### Task details
After finding the line with "[00:00:01.00]" in the entries below, retype exactly each line from there through the line with "[0:00.00-0:12.10]", including that final line.

### Data for review
Start of Block

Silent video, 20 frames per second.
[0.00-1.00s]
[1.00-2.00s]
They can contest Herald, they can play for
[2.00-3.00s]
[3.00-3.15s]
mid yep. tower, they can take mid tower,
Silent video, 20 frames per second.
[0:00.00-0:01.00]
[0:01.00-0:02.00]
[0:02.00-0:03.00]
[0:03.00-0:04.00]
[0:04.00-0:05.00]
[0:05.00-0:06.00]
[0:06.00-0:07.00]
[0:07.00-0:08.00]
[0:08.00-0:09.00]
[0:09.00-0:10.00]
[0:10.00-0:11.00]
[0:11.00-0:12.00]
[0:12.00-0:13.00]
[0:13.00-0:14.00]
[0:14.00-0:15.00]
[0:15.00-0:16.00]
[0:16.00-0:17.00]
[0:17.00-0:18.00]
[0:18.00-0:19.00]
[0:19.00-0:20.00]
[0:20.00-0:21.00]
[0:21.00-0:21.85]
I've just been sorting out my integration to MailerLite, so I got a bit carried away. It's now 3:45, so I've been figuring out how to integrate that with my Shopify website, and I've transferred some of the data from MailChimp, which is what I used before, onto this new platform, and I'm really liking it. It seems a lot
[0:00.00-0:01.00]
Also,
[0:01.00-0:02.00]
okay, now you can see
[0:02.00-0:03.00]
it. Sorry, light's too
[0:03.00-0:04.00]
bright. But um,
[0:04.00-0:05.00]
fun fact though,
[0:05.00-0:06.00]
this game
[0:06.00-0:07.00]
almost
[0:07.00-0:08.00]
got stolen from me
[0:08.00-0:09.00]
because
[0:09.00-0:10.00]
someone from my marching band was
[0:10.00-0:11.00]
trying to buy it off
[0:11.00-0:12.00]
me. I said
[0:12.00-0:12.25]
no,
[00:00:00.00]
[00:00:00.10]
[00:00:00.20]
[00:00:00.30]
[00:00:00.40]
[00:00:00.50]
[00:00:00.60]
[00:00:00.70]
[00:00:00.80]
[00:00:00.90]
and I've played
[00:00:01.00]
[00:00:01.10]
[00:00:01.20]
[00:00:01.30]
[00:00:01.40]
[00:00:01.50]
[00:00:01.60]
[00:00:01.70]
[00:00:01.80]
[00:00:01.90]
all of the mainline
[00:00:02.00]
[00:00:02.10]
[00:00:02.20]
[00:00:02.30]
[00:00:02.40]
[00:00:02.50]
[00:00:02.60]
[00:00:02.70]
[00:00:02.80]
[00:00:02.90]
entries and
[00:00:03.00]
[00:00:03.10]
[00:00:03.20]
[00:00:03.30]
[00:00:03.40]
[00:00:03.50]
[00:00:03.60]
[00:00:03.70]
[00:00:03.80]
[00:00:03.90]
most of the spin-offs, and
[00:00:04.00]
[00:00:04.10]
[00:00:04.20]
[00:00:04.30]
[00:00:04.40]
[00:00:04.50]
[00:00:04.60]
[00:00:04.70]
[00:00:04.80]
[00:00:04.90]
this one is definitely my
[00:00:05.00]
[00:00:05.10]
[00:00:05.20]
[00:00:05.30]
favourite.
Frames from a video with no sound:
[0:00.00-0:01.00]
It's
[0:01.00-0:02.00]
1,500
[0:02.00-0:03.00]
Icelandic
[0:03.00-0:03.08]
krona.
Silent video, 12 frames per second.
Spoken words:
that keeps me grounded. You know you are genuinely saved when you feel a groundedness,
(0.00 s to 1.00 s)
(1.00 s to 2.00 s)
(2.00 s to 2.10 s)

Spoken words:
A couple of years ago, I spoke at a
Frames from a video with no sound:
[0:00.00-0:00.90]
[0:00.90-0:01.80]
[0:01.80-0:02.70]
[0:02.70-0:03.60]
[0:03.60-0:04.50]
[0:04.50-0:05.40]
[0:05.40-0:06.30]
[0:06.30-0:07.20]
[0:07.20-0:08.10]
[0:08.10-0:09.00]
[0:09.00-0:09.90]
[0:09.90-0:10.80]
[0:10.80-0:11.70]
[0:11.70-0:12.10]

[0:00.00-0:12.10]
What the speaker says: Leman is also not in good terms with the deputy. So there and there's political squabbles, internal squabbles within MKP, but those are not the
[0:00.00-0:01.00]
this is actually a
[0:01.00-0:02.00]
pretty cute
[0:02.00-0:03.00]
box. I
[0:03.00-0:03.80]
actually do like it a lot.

End of Block

### Output
[00:00:01.00]
[00:00:01.10]
[00:00:01.20]
[00:00:01.30]
[00:00:01.40]
[00:00:01.50]
[00:00:01.60]
[00:00:01.70]
[00:00:01.80]
[00:00:01.90]
all of the mainline
[00:00:02.00]
[00:00:02.10]
[00:00:02.20]
[00:00:02.30]
[00:00:02.40]
[00:00:02.50]
[00:00:02.60]
[00:00:02.70]
[00:00:02.80]
[00:00:02.90]
entries and
[00:00:03.00]
[00:00:03.10]
[00:00:03.20]
[00:00:03.30]
[00:00:03.40]
[00:00:03.50]
[00:00:03.60]
[00:00:03.70]
[00:00:03.80]
[00:00:03.90]
most of the spin-offs, and
[00:00:04.00]
[00:00:04.10]
[00:00:04.20]
[00:00:04.30]
[00:00:04.40]
[00:00:04.50]
[00:00:04.60]
[00:00:04.70]
[00:00:04.80]
[00:00:04.90]
this one is definitely my
[00:00:05.00]
[00:00:05.10]
[00:00:05.20]
[00:00:05.30]
favourite.
Frames from a video with no sound:
[0:00.00-0:01.00]
It's
[0:01.00-0:02.00]
1,500
[0:02.00-0:03.00]
Icelandic
[0:03.00-0:03.08]
krona.
Silent video, 12 frames per second.
Spoken words:
that keeps me grounded. You know you are genuinely saved when you feel a groundedness,
(0.00 s to 1.00 s)
(1.00 s to 2.00 s)
(2.00 s to 2.10 s)

Spoken words:
A couple of years ago, I spoke at a
Frames from a video with no sound:
[0:00.00-0:00.90]
[0:00.90-0:01.80]
[0:01.80-0:02.70]
[0:02.70-0:03.60]
[0:03.60-0:04.50]
[0:04.50-0:05.40]
[0:05.40-0:06.30]
[0:06.30-0:07.20]
[0:07.20-0:08.10]
[0:08.10-0:09.00]
[0:09.00-0:09.90]
[0:09.90-0:10.80]
[0:10.80-0:11.70]
[0:11.70-0:12.10]

[0:00.00-0:12.10]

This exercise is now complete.